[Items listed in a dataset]
★ ★ ★ ★ ★

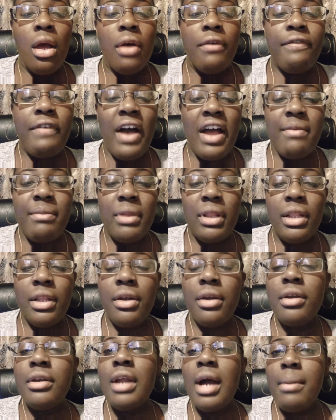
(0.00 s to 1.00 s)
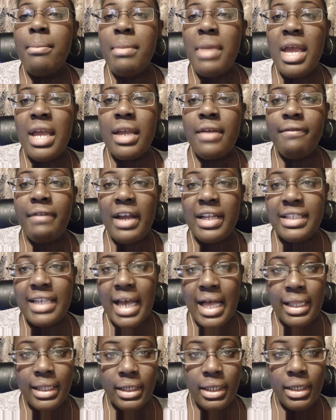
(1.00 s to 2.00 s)
5 milliliter Nutmeg
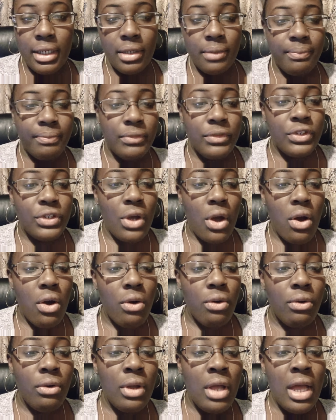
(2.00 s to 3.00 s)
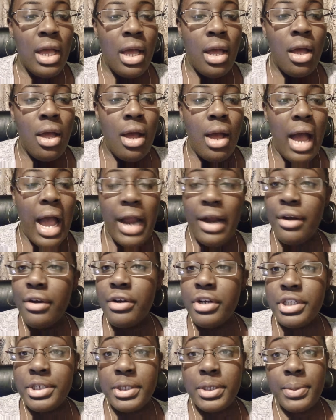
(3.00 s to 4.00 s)
Vitality. So I heard
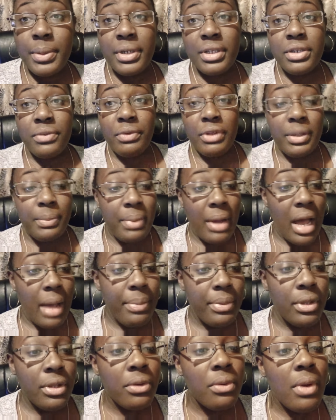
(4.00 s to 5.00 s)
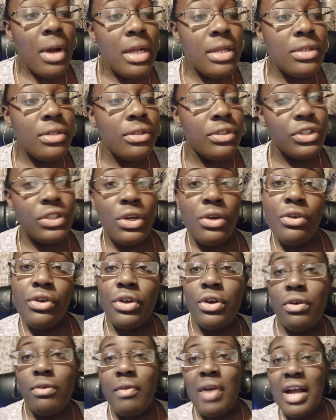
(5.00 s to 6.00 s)
Christmas Spirit's a really popular one. So, you
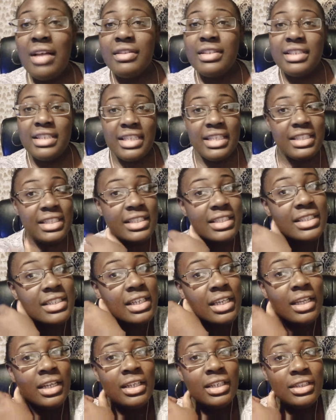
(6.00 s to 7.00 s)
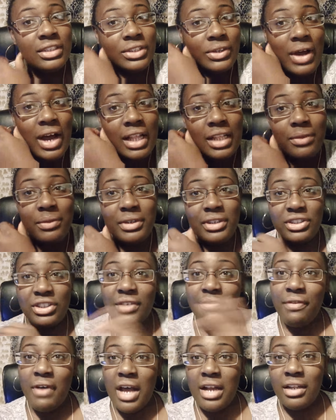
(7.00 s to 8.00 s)
know, around the seasons. So Halloween's
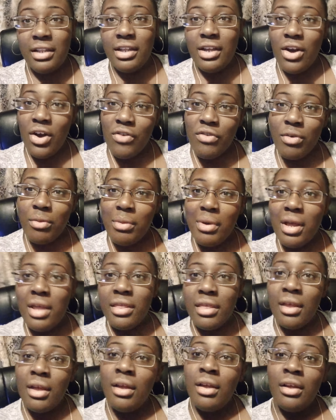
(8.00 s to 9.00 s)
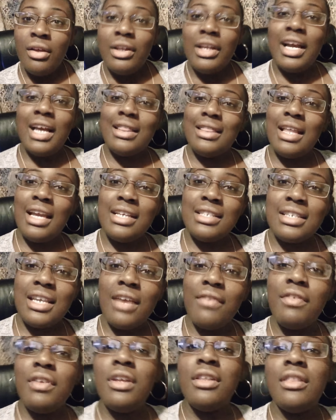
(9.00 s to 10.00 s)
finally over with. Got
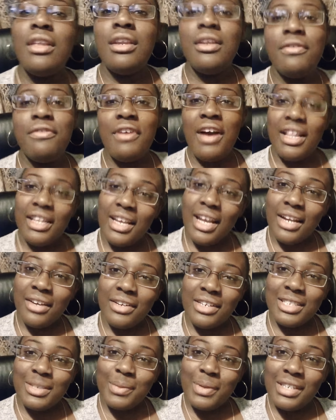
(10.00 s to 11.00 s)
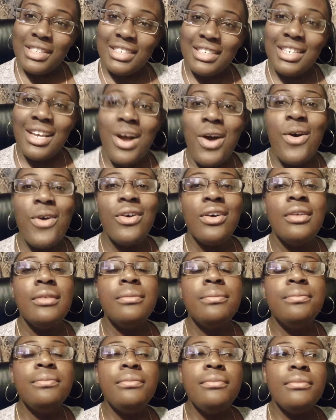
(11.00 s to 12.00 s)
Thanksgiving and then you finally got Christmas. So
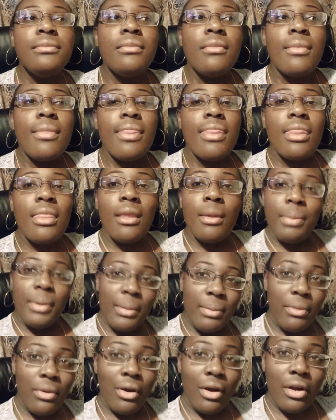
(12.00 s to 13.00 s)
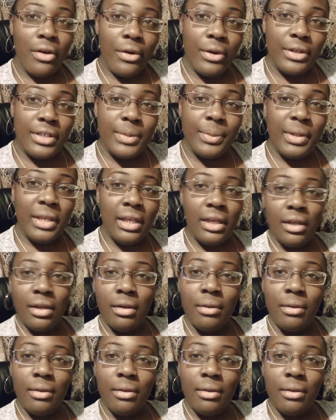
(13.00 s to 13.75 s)
people are going to be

★ ★ ★ ★ ★

In the records above, find the line with "(9.00 s to 10.00 s)" and copy from it through the last line exactly, without the pictures.

> **Reply**:
(9.00 s to 10.00 s)
finally over with. Got
(10.00 s to 11.00 s)
(11.00 s to 12.00 s)
Thanksgiving and then you finally got Christmas. So
(12.00 s to 13.00 s)
(13.00 s to 13.75 s)
people are going to be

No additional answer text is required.